▸ **TASK TO COMPLETE**
Reproduce the full listing below exactly. Do not include the pictures.

★ ★ ★ ★

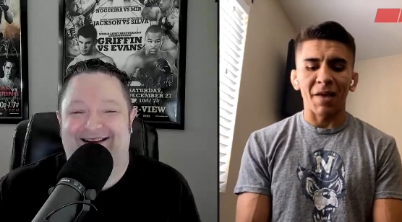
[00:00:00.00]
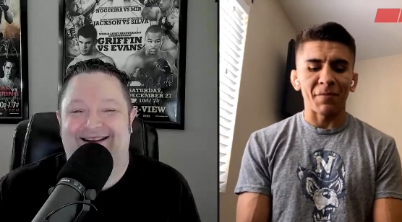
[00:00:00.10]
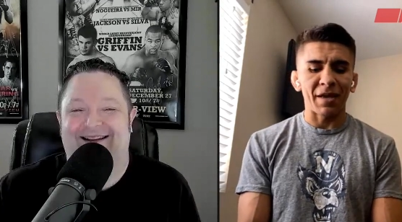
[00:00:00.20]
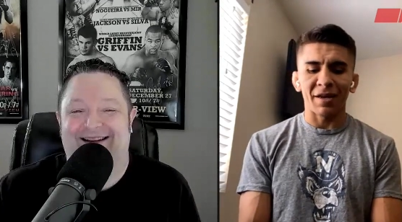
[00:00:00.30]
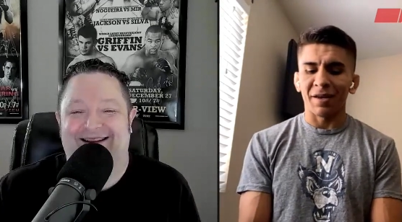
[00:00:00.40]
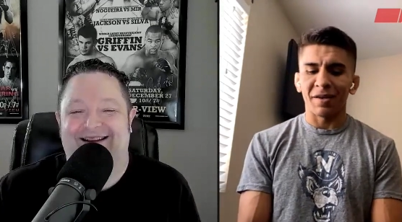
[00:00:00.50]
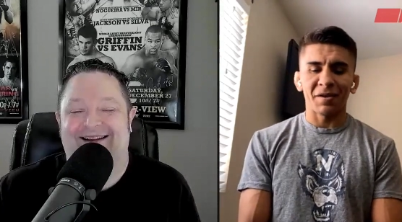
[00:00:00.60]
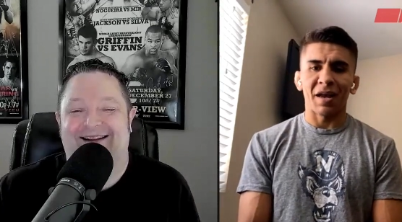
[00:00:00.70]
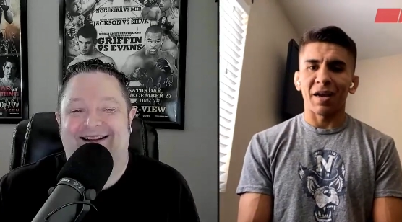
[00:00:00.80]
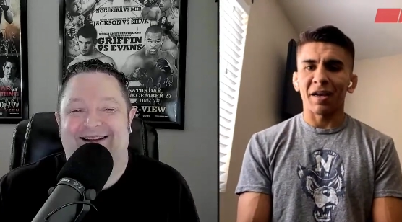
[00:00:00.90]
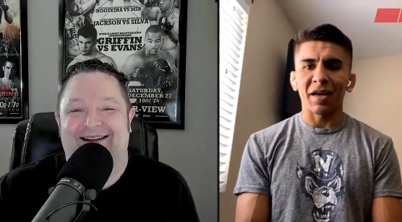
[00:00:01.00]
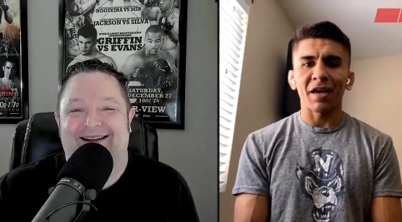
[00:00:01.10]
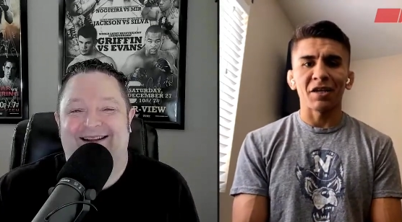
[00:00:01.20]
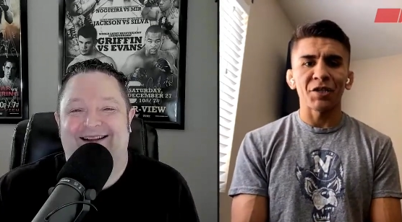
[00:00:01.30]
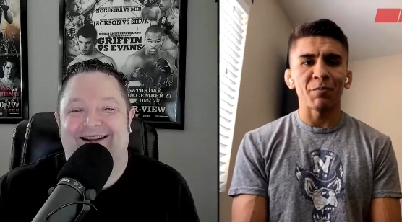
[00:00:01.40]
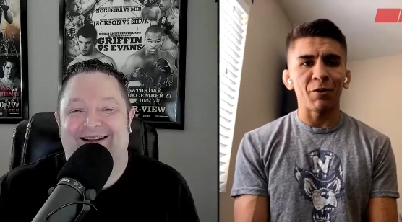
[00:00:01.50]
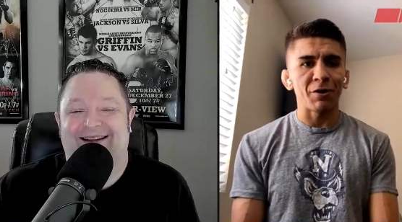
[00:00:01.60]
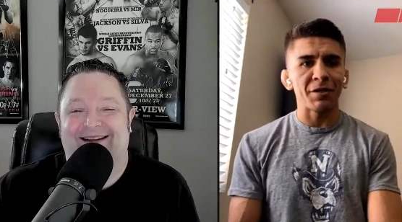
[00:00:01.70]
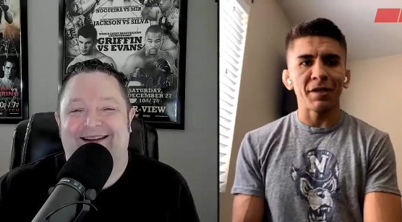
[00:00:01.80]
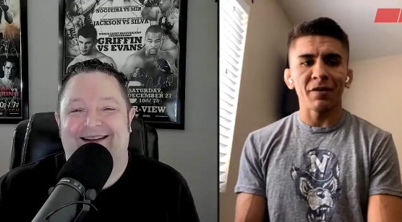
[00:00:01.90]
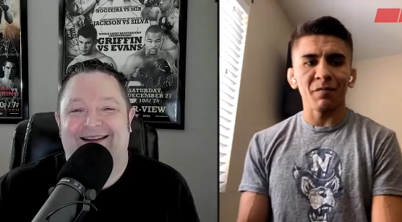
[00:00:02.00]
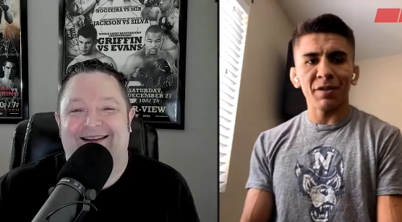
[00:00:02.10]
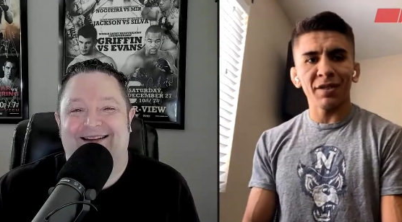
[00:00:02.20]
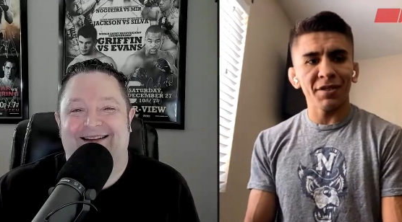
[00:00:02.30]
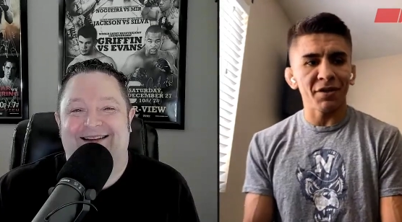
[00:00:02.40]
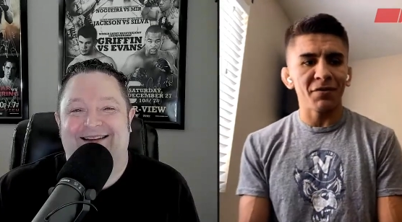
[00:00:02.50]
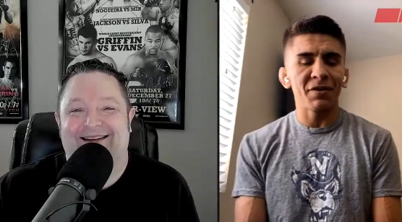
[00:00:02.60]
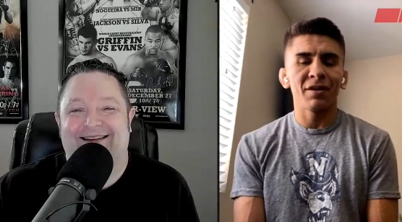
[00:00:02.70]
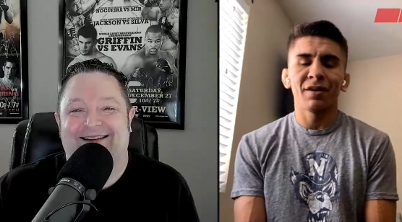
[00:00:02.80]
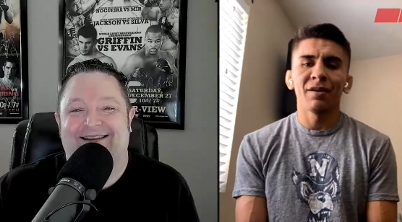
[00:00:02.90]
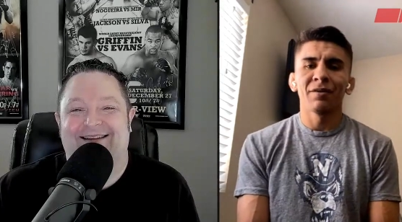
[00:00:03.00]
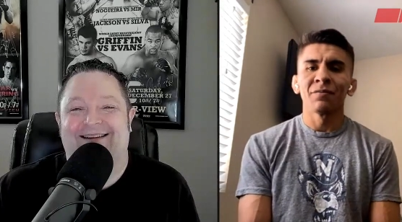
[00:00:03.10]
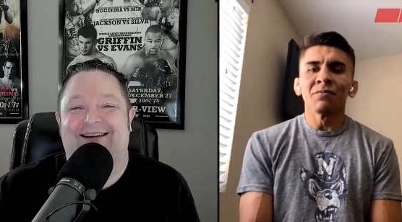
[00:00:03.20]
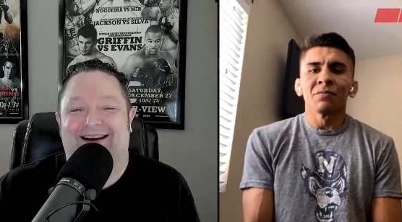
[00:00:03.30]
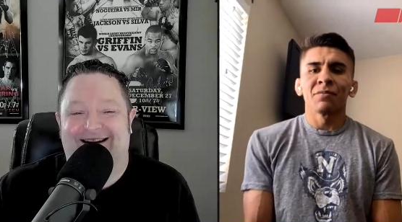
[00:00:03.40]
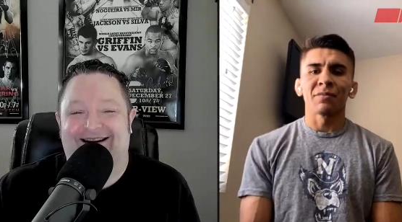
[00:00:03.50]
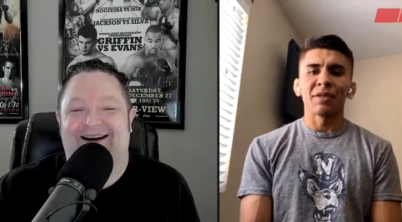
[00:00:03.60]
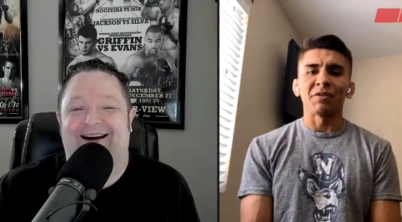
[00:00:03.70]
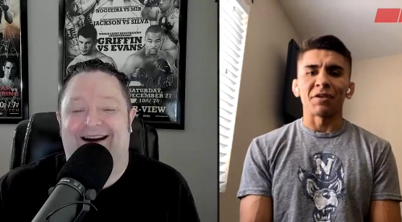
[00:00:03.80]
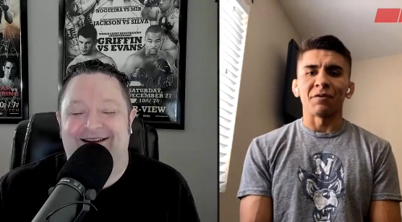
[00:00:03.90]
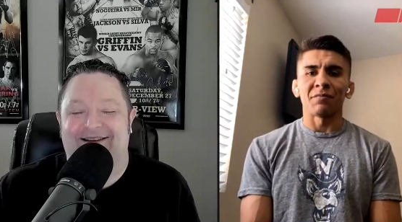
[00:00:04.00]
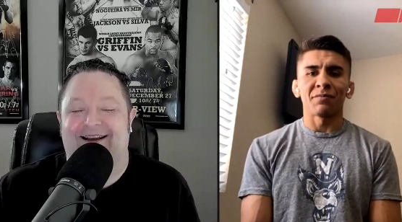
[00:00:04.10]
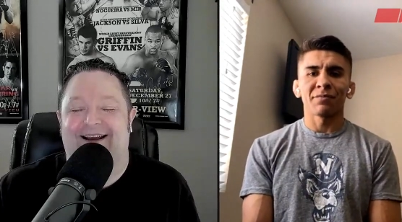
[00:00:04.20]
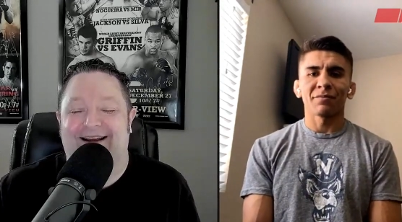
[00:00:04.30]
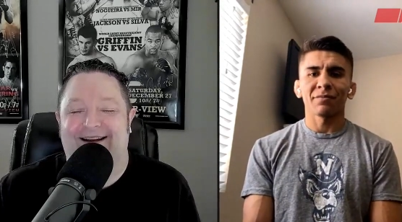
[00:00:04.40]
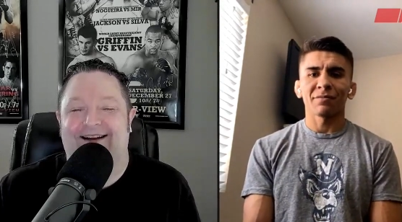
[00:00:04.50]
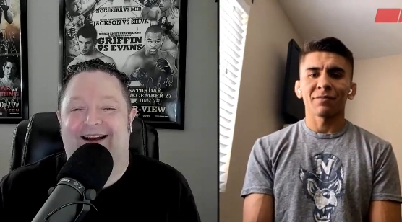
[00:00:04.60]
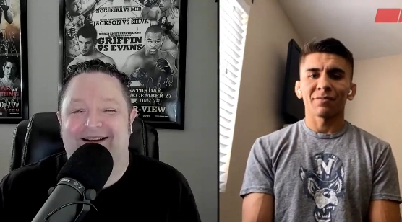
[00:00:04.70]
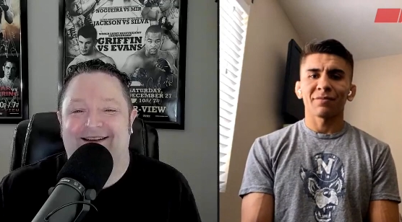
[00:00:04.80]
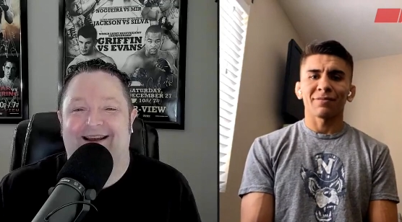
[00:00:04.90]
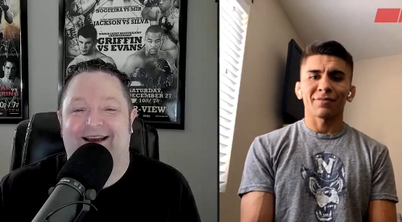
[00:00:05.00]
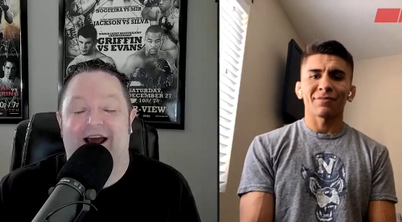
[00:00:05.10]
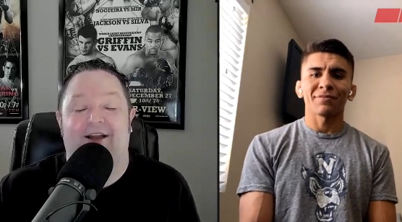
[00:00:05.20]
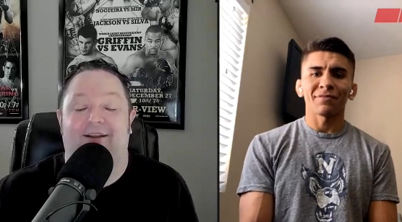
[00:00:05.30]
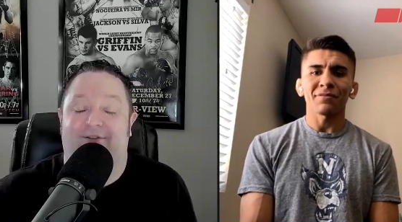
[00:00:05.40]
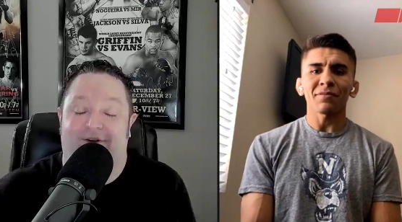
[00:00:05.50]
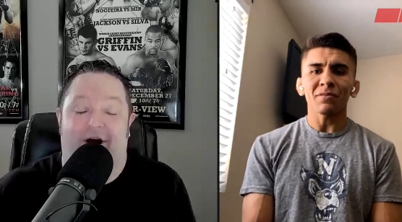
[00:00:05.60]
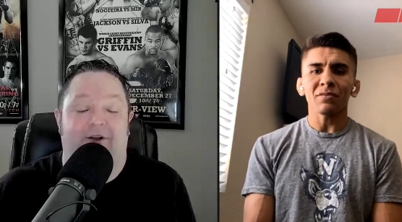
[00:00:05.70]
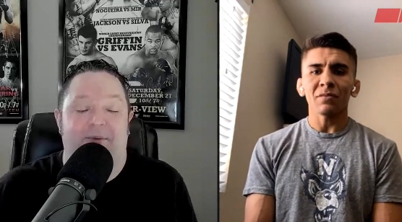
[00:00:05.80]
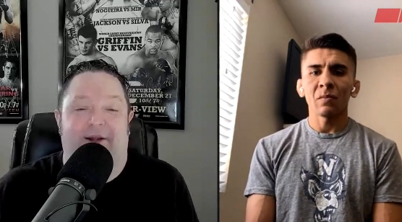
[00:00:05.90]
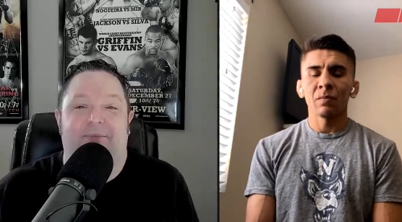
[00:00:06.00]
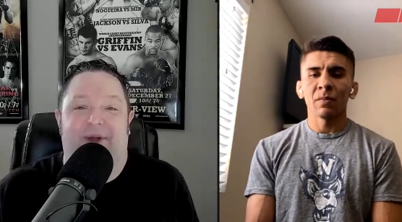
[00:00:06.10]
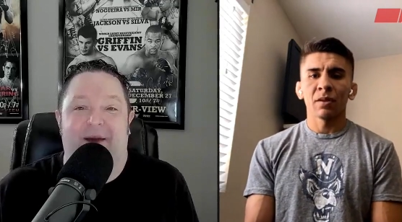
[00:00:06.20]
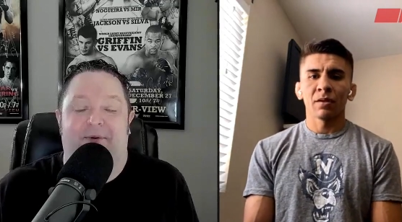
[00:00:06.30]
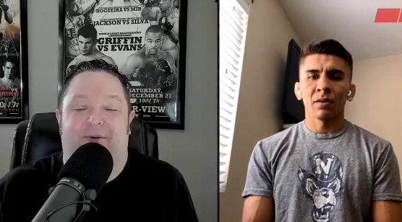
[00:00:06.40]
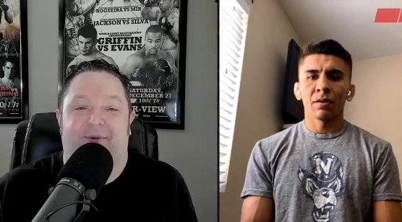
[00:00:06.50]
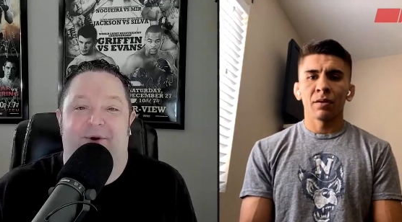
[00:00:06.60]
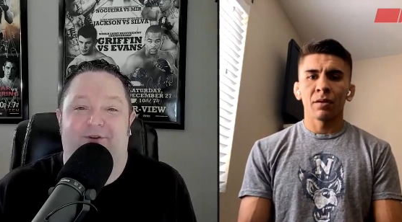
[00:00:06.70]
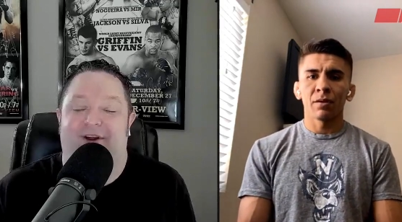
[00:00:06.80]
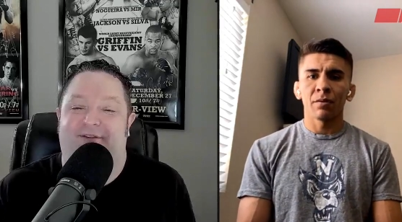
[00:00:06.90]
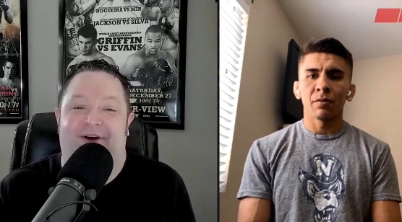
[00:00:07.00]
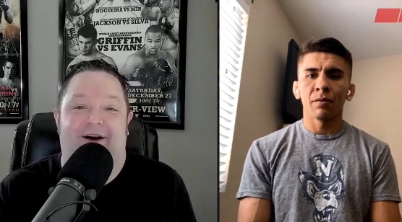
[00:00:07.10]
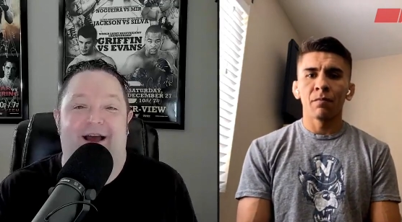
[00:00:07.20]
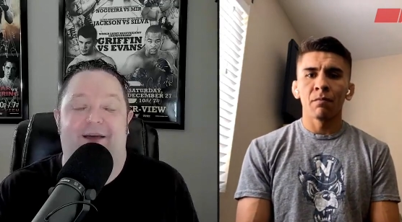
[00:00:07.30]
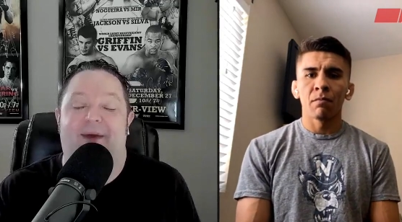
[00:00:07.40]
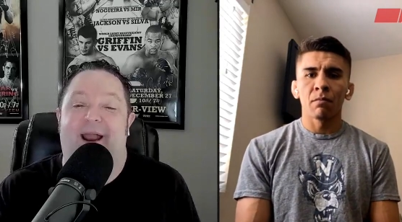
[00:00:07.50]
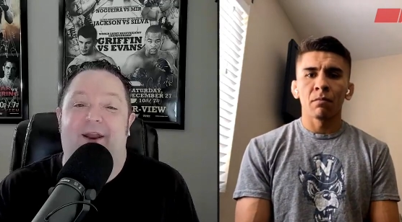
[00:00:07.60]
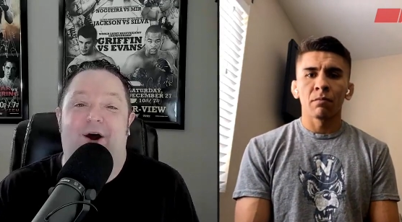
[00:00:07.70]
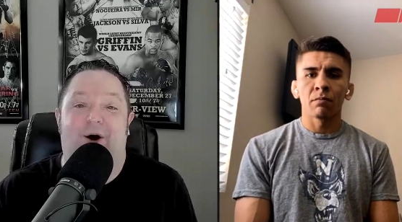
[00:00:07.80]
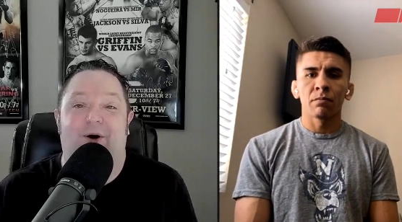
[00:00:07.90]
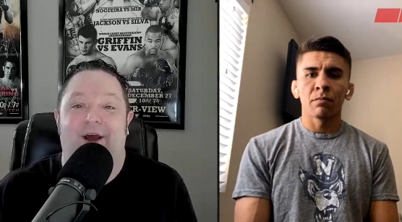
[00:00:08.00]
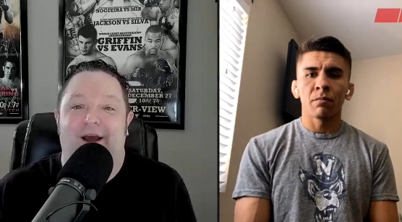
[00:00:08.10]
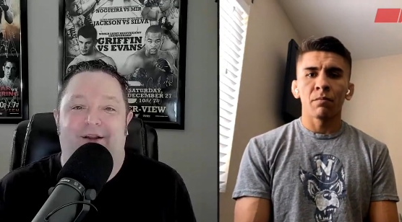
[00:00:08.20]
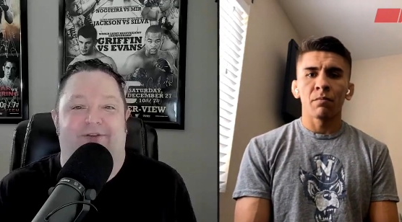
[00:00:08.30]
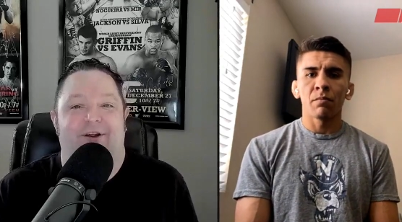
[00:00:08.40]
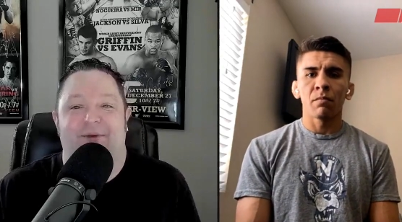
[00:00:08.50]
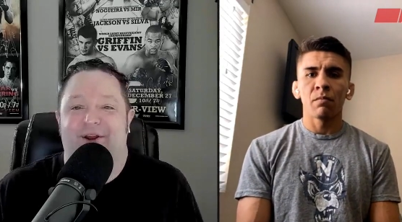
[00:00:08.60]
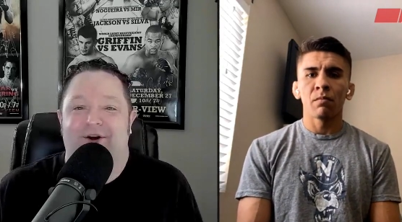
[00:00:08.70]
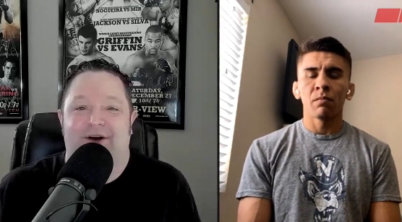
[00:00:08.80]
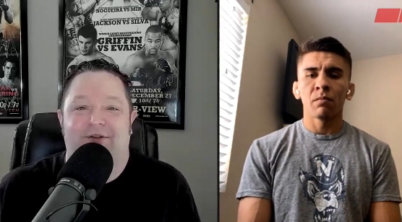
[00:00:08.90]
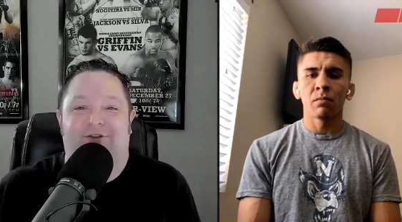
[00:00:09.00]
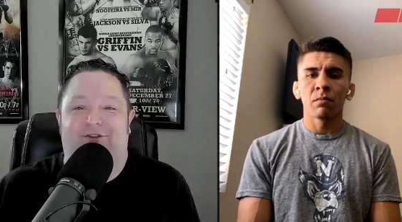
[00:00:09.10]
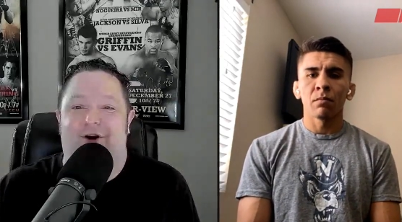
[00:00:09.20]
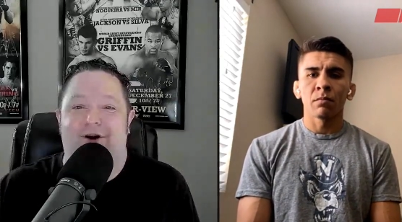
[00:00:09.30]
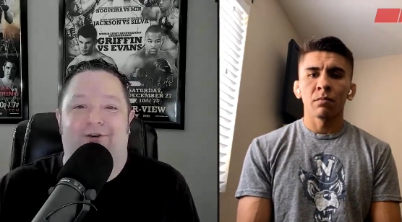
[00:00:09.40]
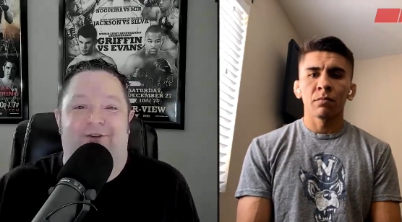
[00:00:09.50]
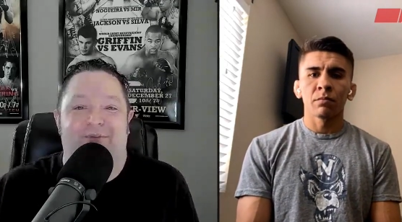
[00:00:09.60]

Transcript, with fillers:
Speaker 1: I man, I, I kind of splurged a little bit. So
Speaker 2: I good. dig it. I dig it. I, talk to you about the black belt promotion. I saw that, man. I know. Listen, I mean, you're on this charge to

★ ★ ★ ★

▸ **ANSWER BELOW**
[00:00:00.00]
[00:00:00.10]
[00:00:00.20]
[00:00:00.30]
[00:00:00.40]
[00:00:00.50]
[00:00:00.60]
[00:00:00.70]
[00:00:00.80]
[00:00:00.90]
[00:00:01.00]
[00:00:01.10]
[00:00:01.20]
[00:00:01.30]
[00:00:01.40]
[00:00:01.50]
[00:00:01.60]
[00:00:01.70]
[00:00:01.80]
[00:00:01.90]
[00:00:02.00]
[00:00:02.10]
[00:00:02.20]
[00:00:02.30]
[00:00:02.40]
[00:00:02.50]
[00:00:02.60]
[00:00:02.70]
[00:00:02.80]
[00:00:02.90]
[00:00:03.00]
[00:00:03.10]
[00:00:03.20]
[00:00:03.30]
[00:00:03.40]
[00:00:03.50]
[00:00:03.60]
[00:00:03.70]
[00:00:03.80]
[00:00:03.90]
[00:00:04.00]
[00:00:04.10]
[00:00:04.20]
[00:00:04.30]
[00:00:04.40]
[00:00:04.50]
[00:00:04.60]
[00:00:04.70]
[00:00:04.80]
[00:00:04.90]
[00:00:05.00]
[00:00:05.10]
[00:00:05.20]
[00:00:05.30]
[00:00:05.40]
[00:00:05.50]
[00:00:05.60]
[00:00:05.70]
[00:00:05.80]
[00:00:05.90]
[00:00:06.00]
[00:00:06.10]
[00:00:06.20]
[00:00:06.30]
[00:00:06.40]
[00:00:06.50]
[00:00:06.60]
[00:00:06.70]
[00:00:06.80]
[00:00:06.90]
[00:00:07.00]
[00:00:07.10]
[00:00:07.20]
[00:00:07.30]
[00:00:07.40]
[00:00:07.50]
[00:00:07.60]
[00:00:07.70]
[00:00:07.80]
[00:00:07.90]
[00:00:08.00]
[00:00:08.10]
[00:00:08.20]
[00:00:08.30]
[00:00:08.40]
[00:00:08.50]
[00:00:08.60]
[00:00:08.70]
[00:00:08.80]
[00:00:08.90]
[00:00:09.00]
[00:00:09.10]
[00:00:09.20]
[00:00:09.30]
[00:00:09.40]
[00:00:09.50]
[00:00:09.60]

Transcript, with fillers:
Speaker 1: I man, I, I kind of splurged a little bit. So
Speaker 2: I good. dig it. I dig it. I, talk to you about the black belt promotion. I saw that, man. I know. Listen, I mean, you're on this charge to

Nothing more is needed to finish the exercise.